**DIRECTIONS:**
From the listing below, return each line that includes "Silent".

**RECORDS PROVIDED:**
━━━━━━━━━━━━━━━━
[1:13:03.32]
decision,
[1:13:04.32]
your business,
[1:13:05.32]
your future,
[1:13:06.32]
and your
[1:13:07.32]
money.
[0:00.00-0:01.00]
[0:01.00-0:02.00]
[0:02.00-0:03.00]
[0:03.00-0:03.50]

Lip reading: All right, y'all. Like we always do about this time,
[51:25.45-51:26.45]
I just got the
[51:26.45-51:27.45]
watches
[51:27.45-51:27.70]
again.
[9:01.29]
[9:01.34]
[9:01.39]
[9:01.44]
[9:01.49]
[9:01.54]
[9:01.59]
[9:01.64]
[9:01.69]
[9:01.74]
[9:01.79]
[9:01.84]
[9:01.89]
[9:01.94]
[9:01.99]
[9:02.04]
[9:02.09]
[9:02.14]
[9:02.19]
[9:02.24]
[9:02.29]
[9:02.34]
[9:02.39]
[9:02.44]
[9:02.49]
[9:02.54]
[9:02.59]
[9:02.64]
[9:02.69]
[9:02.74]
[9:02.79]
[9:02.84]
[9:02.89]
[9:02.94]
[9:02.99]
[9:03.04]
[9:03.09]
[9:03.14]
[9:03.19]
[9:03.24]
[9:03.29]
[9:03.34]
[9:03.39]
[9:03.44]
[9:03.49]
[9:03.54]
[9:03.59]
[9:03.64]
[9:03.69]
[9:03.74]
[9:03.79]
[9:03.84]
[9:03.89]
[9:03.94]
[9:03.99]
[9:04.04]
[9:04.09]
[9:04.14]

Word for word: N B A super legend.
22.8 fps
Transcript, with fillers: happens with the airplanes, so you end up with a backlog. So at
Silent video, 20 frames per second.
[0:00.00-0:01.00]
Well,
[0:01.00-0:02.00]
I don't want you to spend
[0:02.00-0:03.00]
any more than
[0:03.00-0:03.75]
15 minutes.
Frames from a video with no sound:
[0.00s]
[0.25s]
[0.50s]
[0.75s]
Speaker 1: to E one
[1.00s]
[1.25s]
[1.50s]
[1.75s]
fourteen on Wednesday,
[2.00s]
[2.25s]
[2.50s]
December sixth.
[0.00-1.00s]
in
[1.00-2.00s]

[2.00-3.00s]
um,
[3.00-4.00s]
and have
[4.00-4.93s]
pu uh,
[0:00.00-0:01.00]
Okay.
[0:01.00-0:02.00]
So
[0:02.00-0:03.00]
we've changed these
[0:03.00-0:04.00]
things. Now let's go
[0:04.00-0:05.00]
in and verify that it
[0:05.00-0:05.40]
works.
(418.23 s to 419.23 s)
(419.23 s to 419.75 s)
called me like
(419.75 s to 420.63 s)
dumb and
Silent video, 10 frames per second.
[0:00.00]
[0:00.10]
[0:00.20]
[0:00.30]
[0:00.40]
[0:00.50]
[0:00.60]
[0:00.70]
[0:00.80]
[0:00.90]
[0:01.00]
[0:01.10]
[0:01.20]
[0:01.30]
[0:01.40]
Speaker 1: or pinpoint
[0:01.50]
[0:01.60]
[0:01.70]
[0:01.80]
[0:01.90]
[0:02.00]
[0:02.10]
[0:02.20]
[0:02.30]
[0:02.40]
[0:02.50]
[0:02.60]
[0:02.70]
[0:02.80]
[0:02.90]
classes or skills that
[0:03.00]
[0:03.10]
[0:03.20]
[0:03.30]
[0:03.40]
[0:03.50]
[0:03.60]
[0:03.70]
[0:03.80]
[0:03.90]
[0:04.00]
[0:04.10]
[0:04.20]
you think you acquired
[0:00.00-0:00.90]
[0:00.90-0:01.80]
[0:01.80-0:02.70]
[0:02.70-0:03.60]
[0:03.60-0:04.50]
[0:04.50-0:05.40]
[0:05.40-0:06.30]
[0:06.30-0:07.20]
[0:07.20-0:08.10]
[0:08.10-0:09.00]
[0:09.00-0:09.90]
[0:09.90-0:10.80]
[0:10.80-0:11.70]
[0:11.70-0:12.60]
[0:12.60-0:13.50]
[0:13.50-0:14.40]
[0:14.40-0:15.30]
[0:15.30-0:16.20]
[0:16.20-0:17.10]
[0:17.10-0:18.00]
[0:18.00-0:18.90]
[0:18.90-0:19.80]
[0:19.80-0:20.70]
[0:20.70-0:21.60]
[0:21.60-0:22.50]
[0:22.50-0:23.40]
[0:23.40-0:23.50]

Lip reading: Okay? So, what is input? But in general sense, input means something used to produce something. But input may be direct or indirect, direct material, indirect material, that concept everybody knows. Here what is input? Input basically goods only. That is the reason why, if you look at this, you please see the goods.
━━━━━━━━━━━━━━━━
**YOUR RESPONSE:**
Silent video, 20 frames per second.
Silent video, 10 frames per second.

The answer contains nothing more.